A California Court of Appeal issued a decision that should serve as a cautionary tale for defendants in California class actions. The appellate court overturned a Superior Court judge’s decision denying class certification in a an alleged misclassification case where the judge found that plaintiffs had failed to establish that:

  1. their claims were typical of the class;
  2. they could adequately represent the class;
  3. common questions predominated the claims; and
  4. a class action is the superior means of resolving the litigation.

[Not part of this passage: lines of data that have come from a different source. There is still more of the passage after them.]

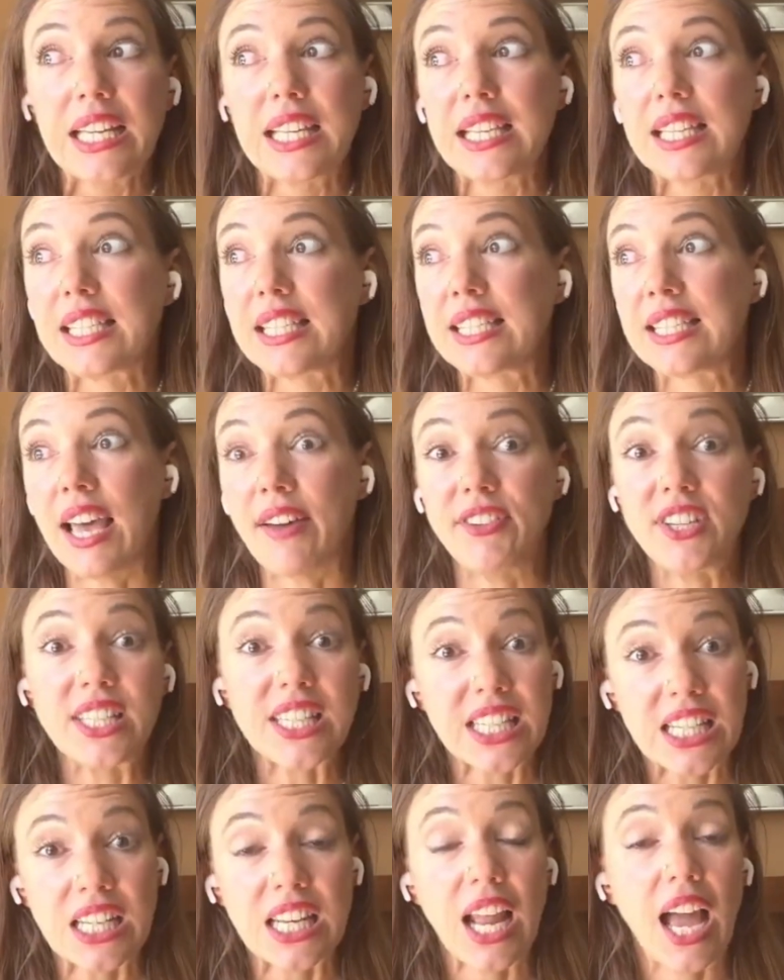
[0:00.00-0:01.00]
7
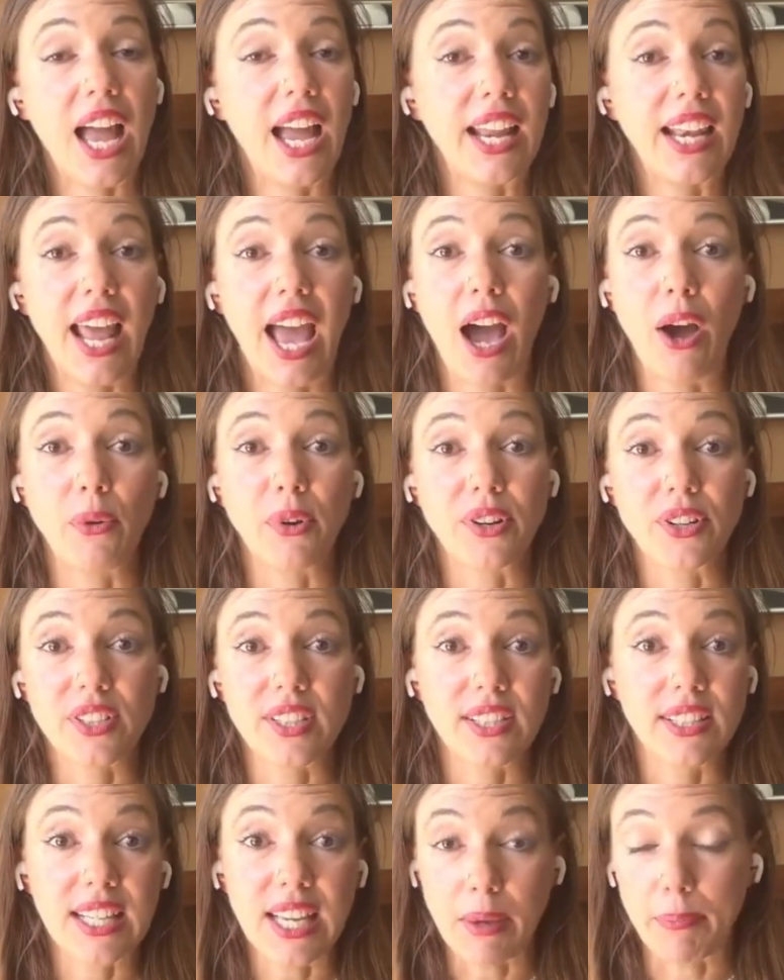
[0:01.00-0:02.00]
to 9 hours
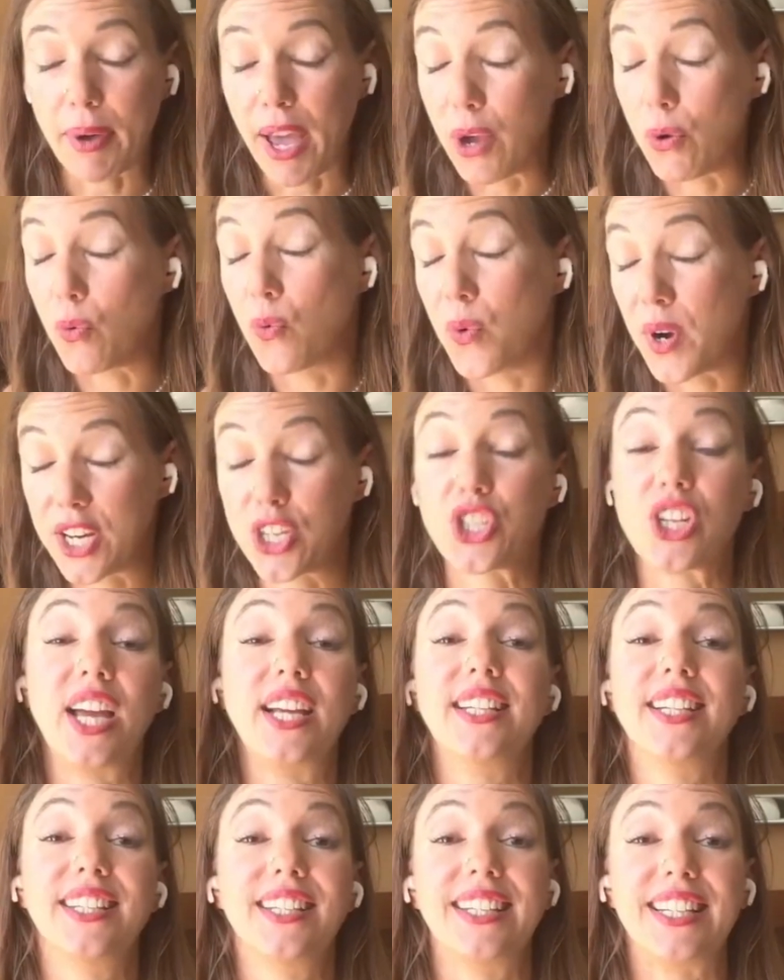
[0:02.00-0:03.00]
sleep. I wish I
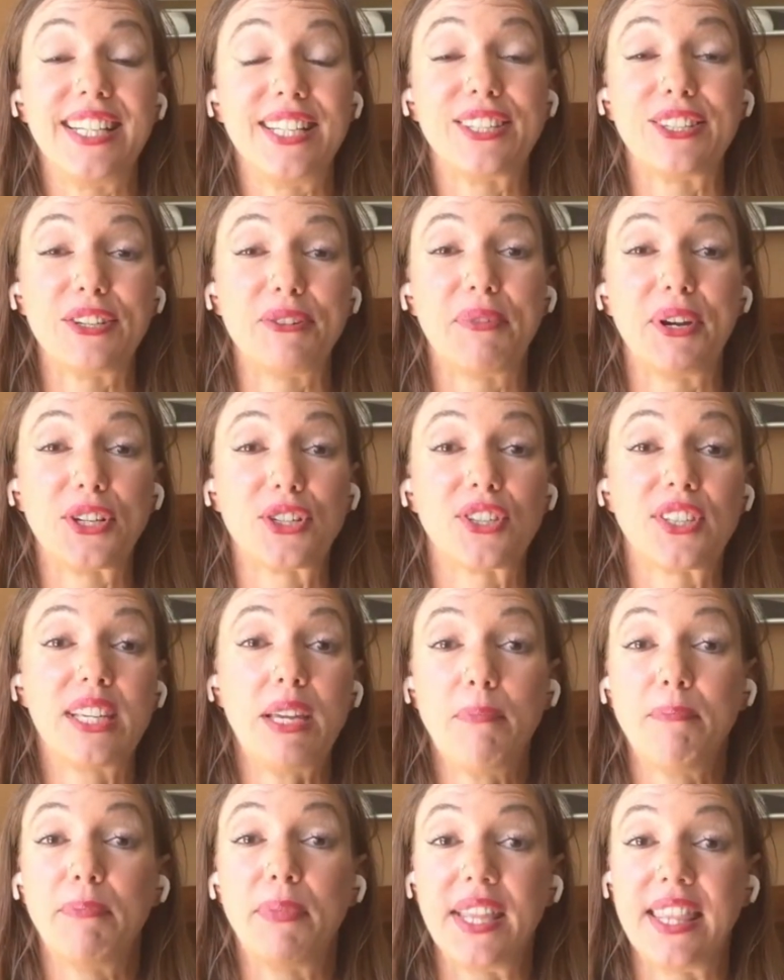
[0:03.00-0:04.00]
didn't need so much
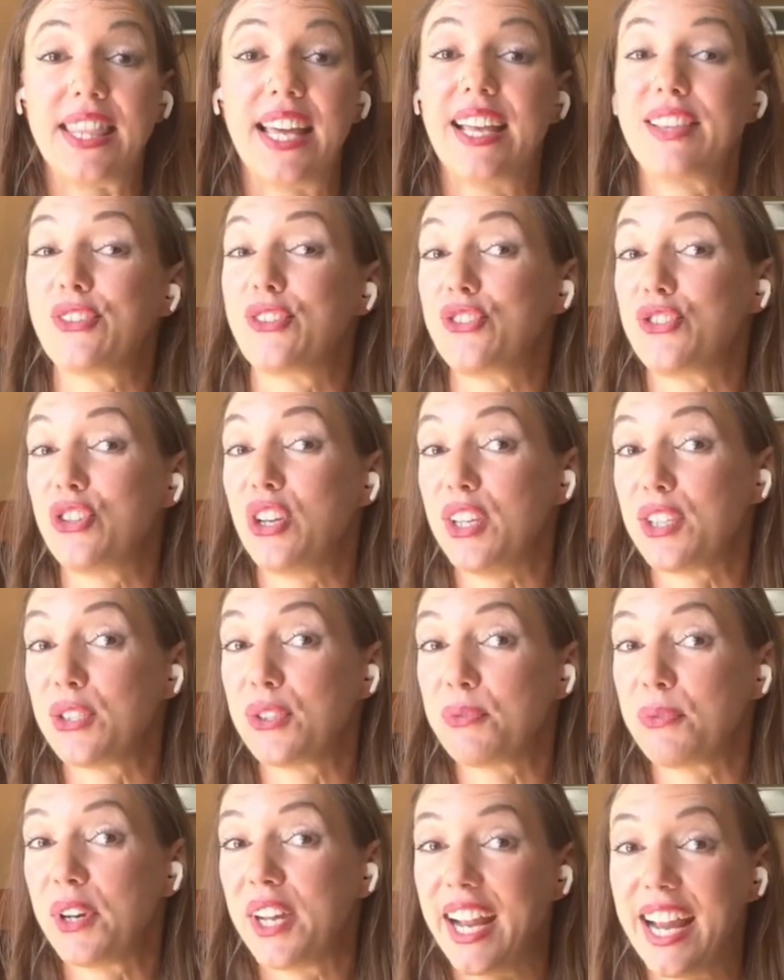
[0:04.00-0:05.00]
sleep, but that's
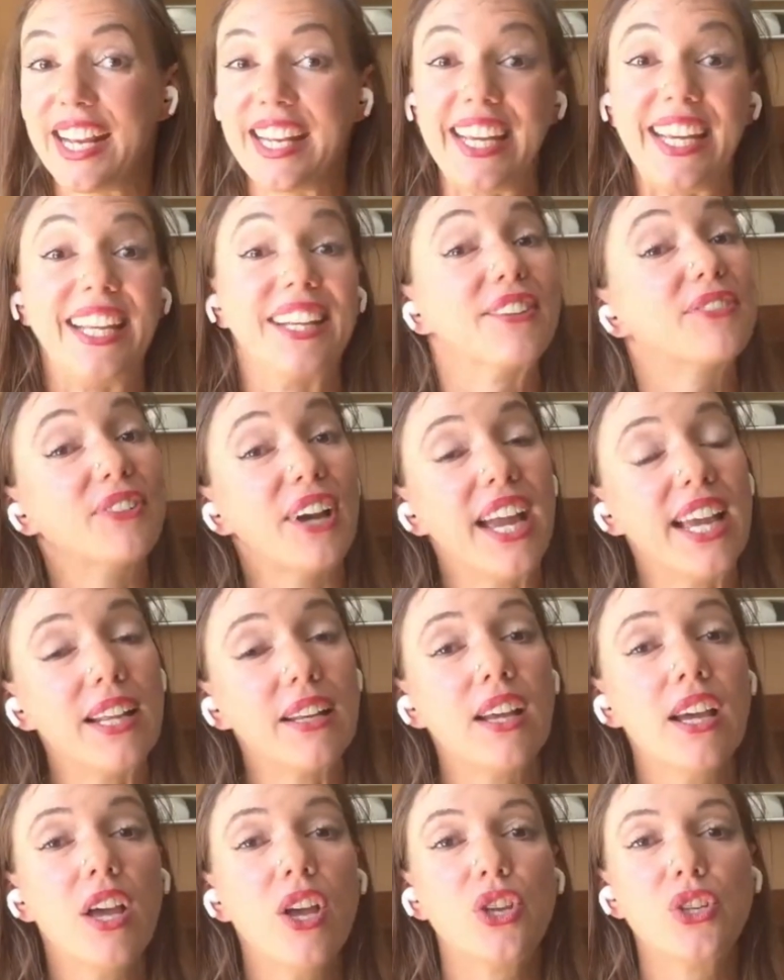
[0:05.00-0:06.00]
just what I need,
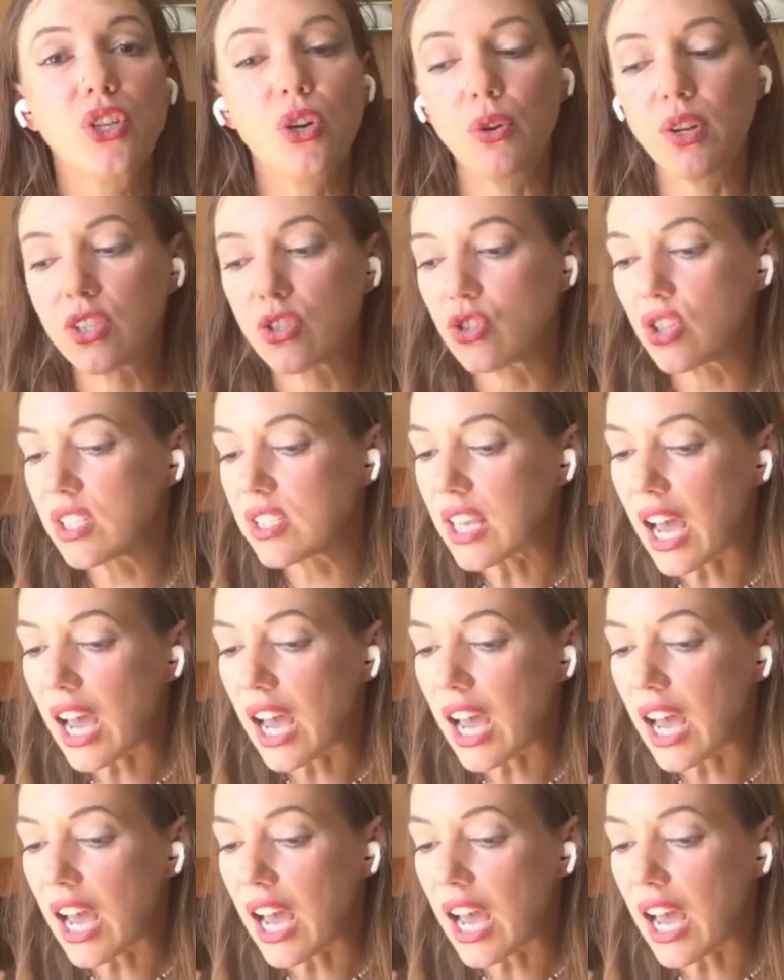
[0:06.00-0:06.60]
right? So it's just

In Martinez v. Joe’s Crab Shack Holdings, et al., a group of salaried managerial employees claimed to have been misclassified as exempt, and denied rightful overtime pay. In denying the motion for class certification, the Superior Court relied on the fact that the different managers could not show that they shared common facts, including whether they performed exempt tasks more than 50 percent of the time (the defense submitted evidence impeaching statements made by the class representatives, who admitted at deposition that they were unable to estimate the amount of time spent on exempt vs. nonexempt duties and that their duties varied daily). The Superior Court found that the variability among the different members of the putative class would require a time and resource-consuming process by which every putative class member’s exemption would have to be adjudicated and, accordingly, denied certification.

Despite acknowledging that it could be difficult for the plaintiffs to prove their case, the Court of Appeals overturned the denial of certification based on the supposition that California courts post-Brinker have “a renewed direction that class-wide relief remains the preferred method of resolving wage and hour claims, even those in which the facts appear to present difficult issues of proof.” In overturning the underlying decision, the appellate court stated that the trial court should re-focus “its analysis on the policies and practices of the employer and the effect those policies and practices have on the putative class, as well as narrowing the class if appropriate” and that, in so doing, the court “may in fact find class analysis a more efficient and effective means of resolving plaintiffs’ overtime claim.”  This statement by the Court of Appeals is alarming because it is stating a judicial preference for finding certification regardless of the existence of highly diverse facts between different putative class members.

While the case is does not necessarily reflect the views of the California Supreme Courte and may yet be appealed further, it provides some insight into some of the difficulties in defending class actions in California state court.